Descriptive statistics¶
Summarises one or more variables — central tendency, spread, distribution shape — and optionally produces frequency tables, normality tests, and a range of plots.
When to use it¶
To describe your sample before (or alongside) inferential tests: means and standard deviations for numeric variables, counts for categories, and figures that show each variable’s distribution.
Inputs¶
Variables — the columns to summarise. Numeric and ordinal columns get a quantitative summary; nominal columns get frequency tables and category charts.

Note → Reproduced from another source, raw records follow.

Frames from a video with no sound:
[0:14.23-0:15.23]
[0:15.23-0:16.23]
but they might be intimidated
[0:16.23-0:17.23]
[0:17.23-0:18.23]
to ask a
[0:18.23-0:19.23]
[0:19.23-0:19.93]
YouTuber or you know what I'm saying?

Grouping (optional) — a categorical column to split every summary by group.
Options¶
- Tables
Extended statistics adds skewness, kurtosis, quartiles, and more to the basic N / mean / SD / median. Frequency table lists category counts (for categorical variables, split by group when grouping is set). Normality test runs Shapiro–Wilk, Kolmogorov–Smirnov, or Anderson–Darling, with optional verbal indicators of normality.
- Plots
Distribution (histogram, with an optional KDE smoothing curve and control over bin width), Box plot (optionally marking outliers), Q–Q plot, Frequency bars, and Pie chart. Ordinal variables can also get a pie chart in their defined order.
- Verbal output
Two independent controls. Verbal indicators in tables adds in-table verbal columns (for example a Normal? conclusion in the normality table). Verbal report is a dropdown that sets how much written prose is added — the outlier report, normality summary, and grouped-frequency summary: None, Key findings / Significant only (in the normality summary, only the non-normal variables), or Full (every variable).
- Other
Number columns for compact wide tables.
Output¶
A numeric summary table (per group when grouping is on).

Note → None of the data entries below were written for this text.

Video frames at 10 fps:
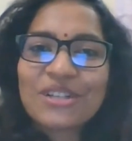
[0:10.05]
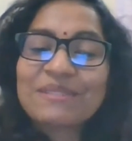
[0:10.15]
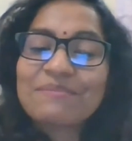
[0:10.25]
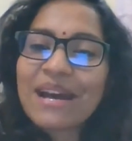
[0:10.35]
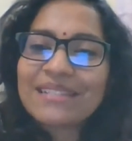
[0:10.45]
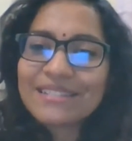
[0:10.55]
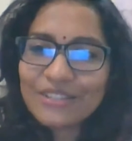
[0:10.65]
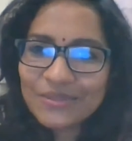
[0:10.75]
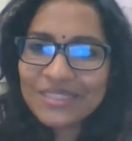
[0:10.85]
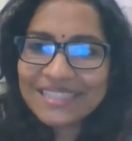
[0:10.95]
on
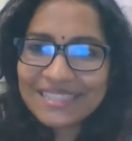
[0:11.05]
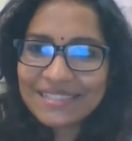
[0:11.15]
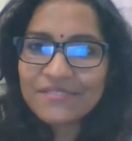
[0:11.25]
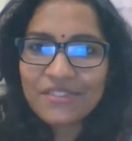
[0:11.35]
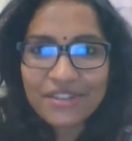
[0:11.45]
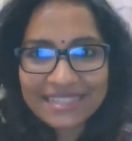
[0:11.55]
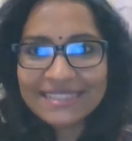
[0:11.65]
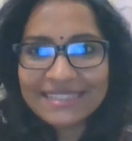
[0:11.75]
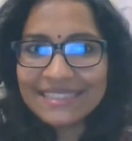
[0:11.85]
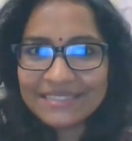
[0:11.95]
combating loneliness for a
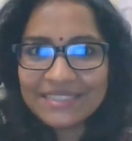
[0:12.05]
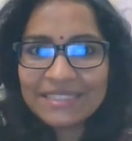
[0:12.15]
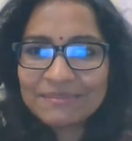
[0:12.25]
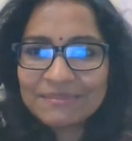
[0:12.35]
healthy living.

An outlier report beneath the summary (when the plain-language summary is on), naming each outlier and listing their IDs for easy follow-up.
A normality table (if requested).
Frequency tables and the requested plots.
Notes¶
Ordinal columns are scored numerically for the quantitative summary but keep their labels and order in frequency tables and pie charts.
Pie-chart settings include a Colors palette (Auto plus matplotlib colormaps), Radial labels (rotate each label along its slice), and independent Show % / Show counts toggles — a bare count (no %) is shown as a plain number rather than in parentheses.
Bin-width and KDE controls only apply when the distribution plot is shown.